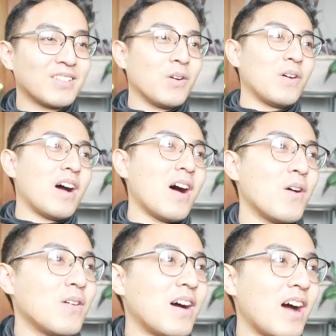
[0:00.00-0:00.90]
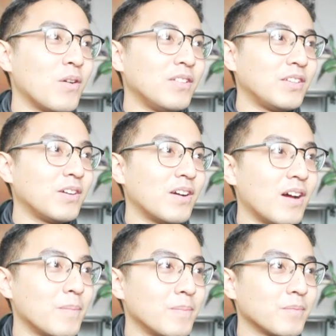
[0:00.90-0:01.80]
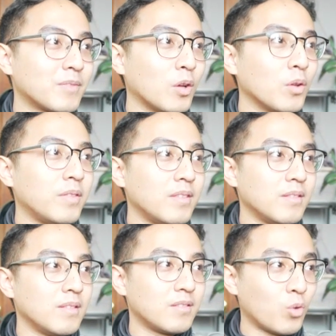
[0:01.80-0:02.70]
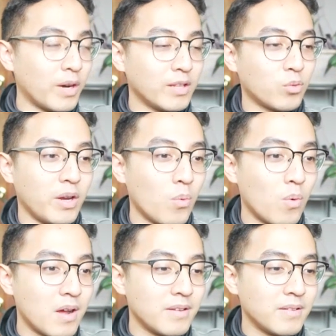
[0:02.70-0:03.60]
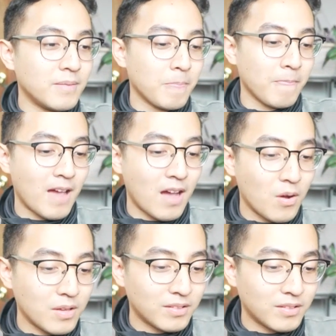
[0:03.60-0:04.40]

So how is your 2021, how is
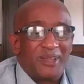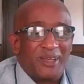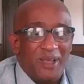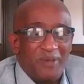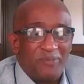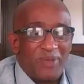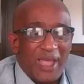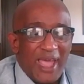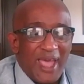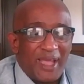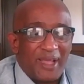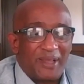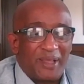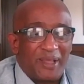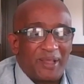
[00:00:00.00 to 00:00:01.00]
come
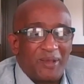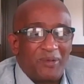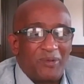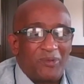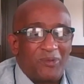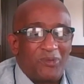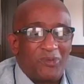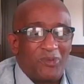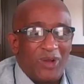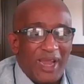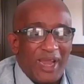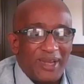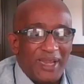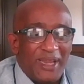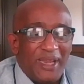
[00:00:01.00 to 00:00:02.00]
back
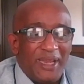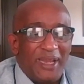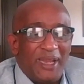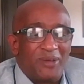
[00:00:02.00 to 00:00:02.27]
ready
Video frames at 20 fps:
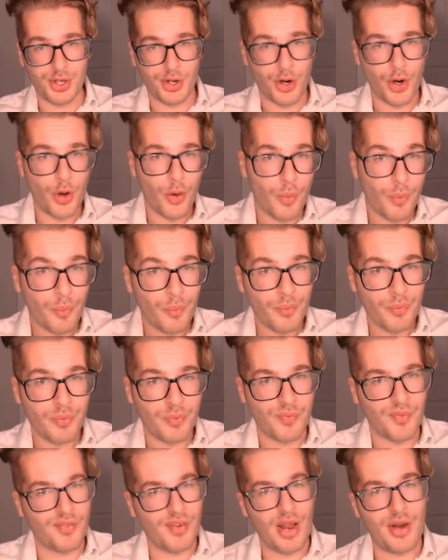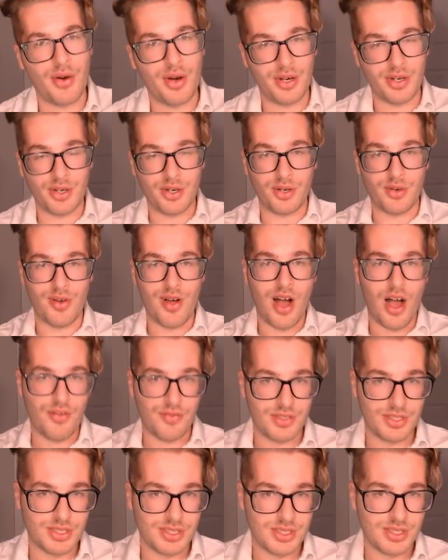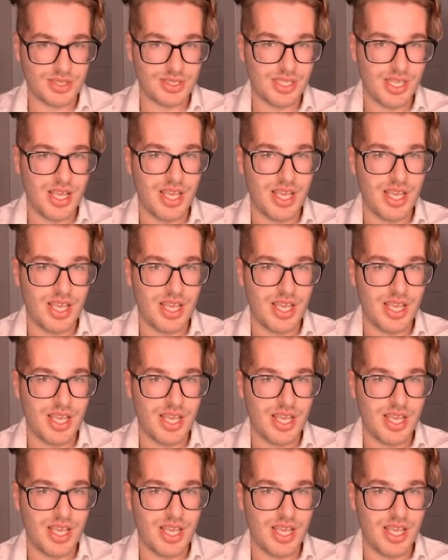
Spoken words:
home, the router at your office,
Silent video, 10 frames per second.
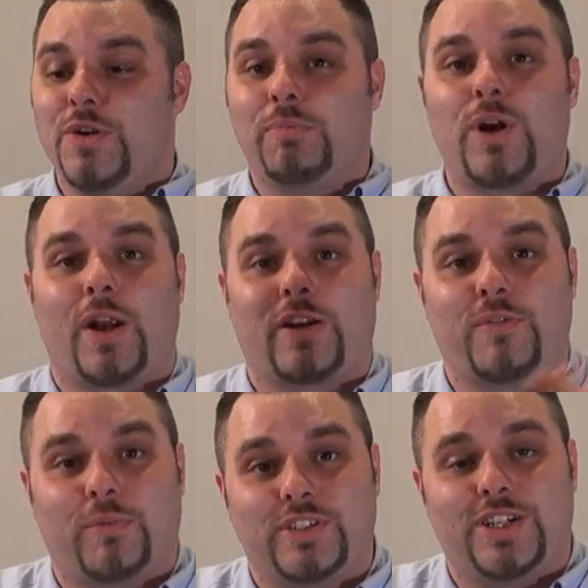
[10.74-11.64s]
new
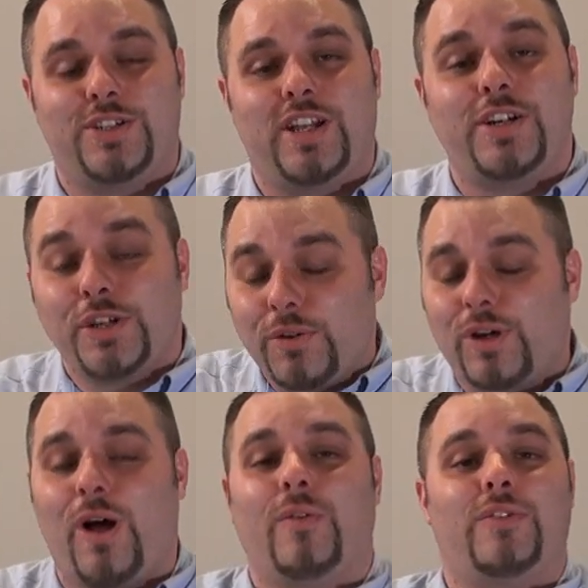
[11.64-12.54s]
product from Precision
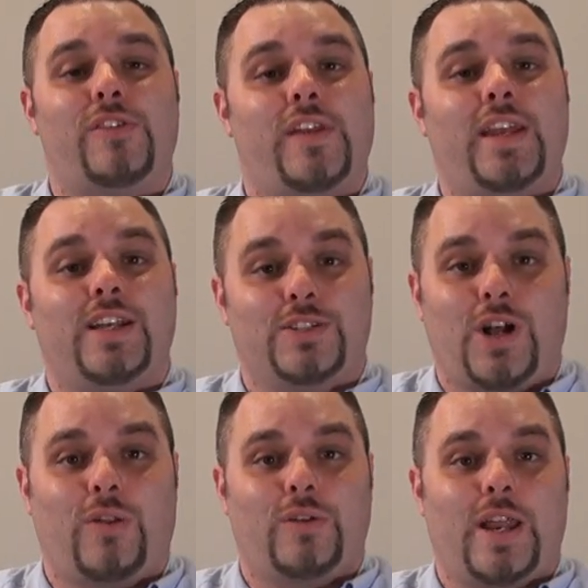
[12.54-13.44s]
Digital called the
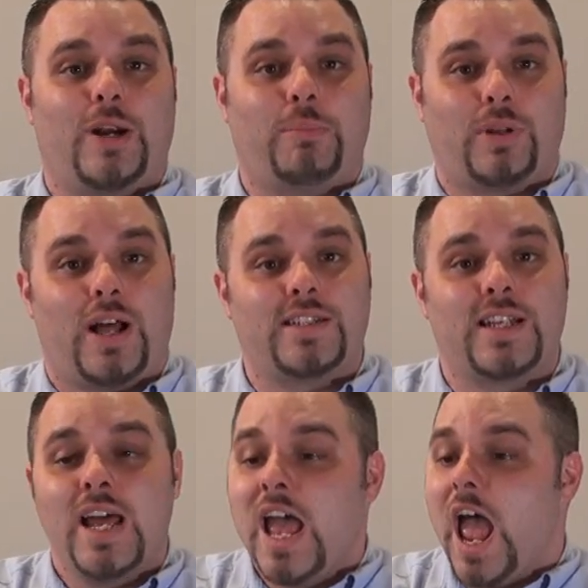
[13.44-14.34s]
Consolidator
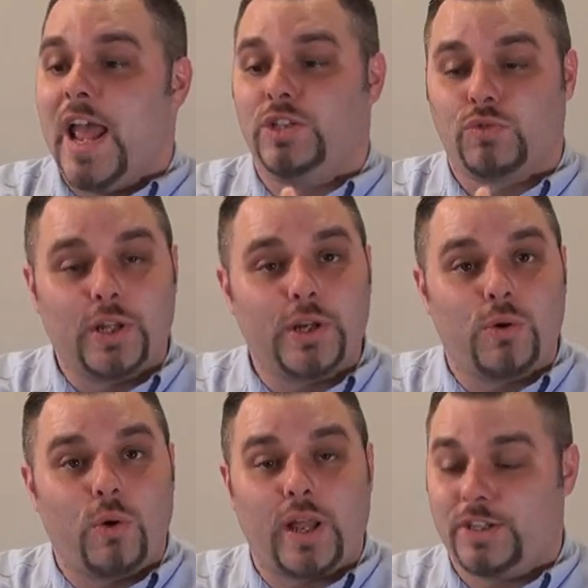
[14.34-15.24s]
Plus. It's really
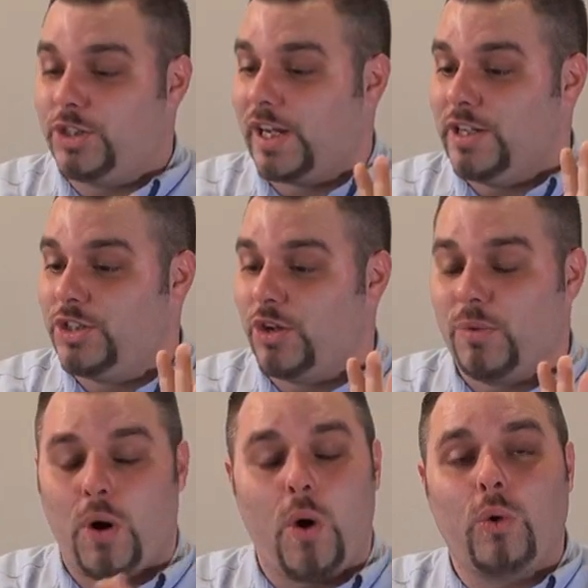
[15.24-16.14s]
cool. It can show
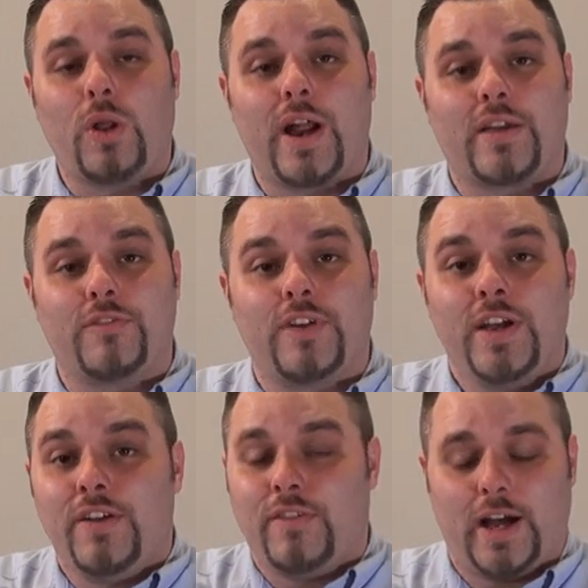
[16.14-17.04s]
you a whole lot of
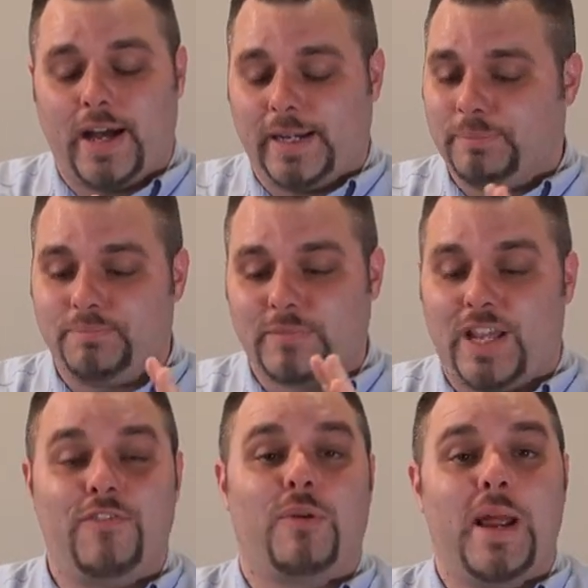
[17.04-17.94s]
um,
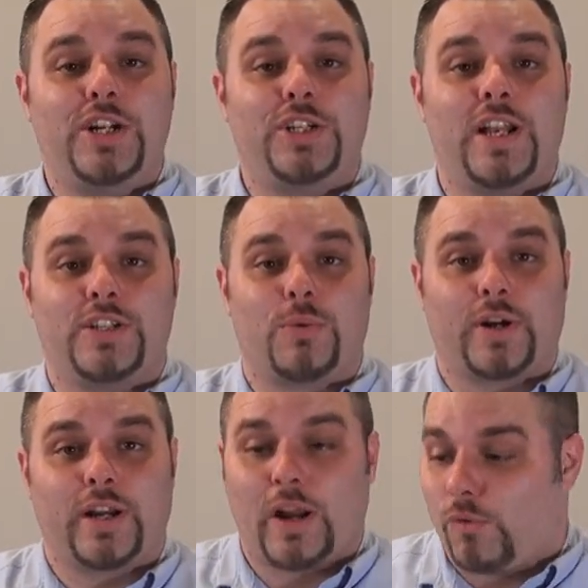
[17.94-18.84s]
information, and so
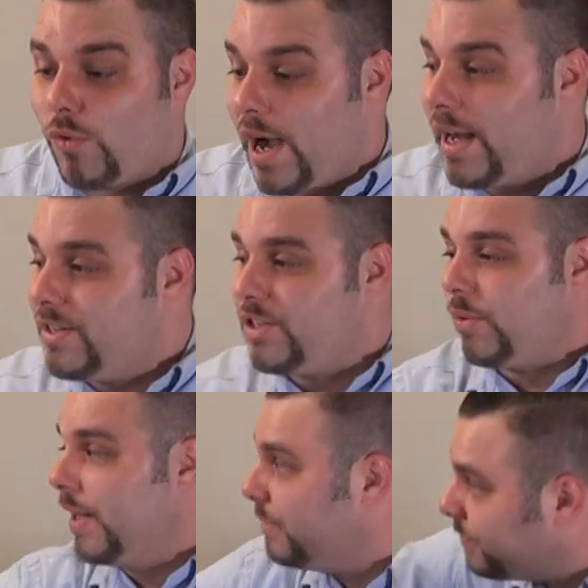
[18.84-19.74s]
we're going to get right
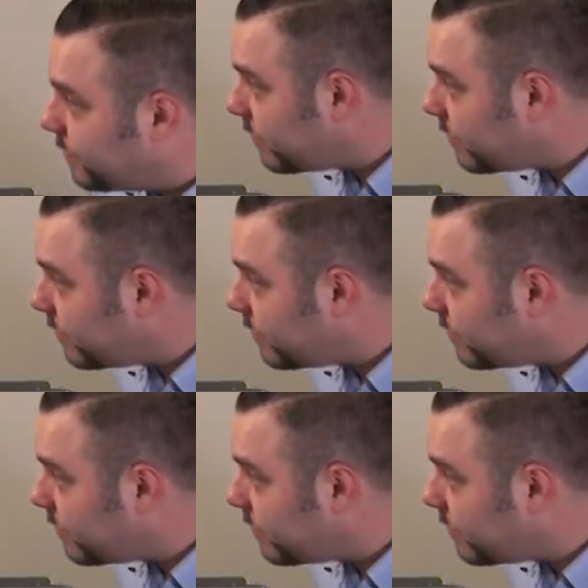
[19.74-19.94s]
into it.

Problem to solve:
Would you set down every line of the data above exactly, skipping the pictures?

Response to the task:
[0:00.00-0:00.90]
[0:00.90-0:01.80]
[0:01.80-0:02.70]
[0:02.70-0:03.60]
[0:03.60-0:04.40]

So how is your 2021, how is
[00:00:00.00 to 00:00:01.00]
come
[00:00:01.00 to 00:00:02.00]
back
[00:00:02.00 to 00:00:02.27]
ready
Video frames at 20 fps:
Spoken words:
home, the router at your office,
Silent video, 10 frames per second.
[10.74-11.64s]
new
[11.64-12.54s]
product from Precision
[12.54-13.44s]
Digital called the
[13.44-14.34s]
Consolidator
[14.34-15.24s]
Plus. It's really
[15.24-16.14s]
cool. It can show
[16.14-17.04s]
you a whole lot of
[17.04-17.94s]
um,
[17.94-18.84s]
information, and so
[18.84-19.74s]
we're going to get right
[19.74-19.94s]
into it.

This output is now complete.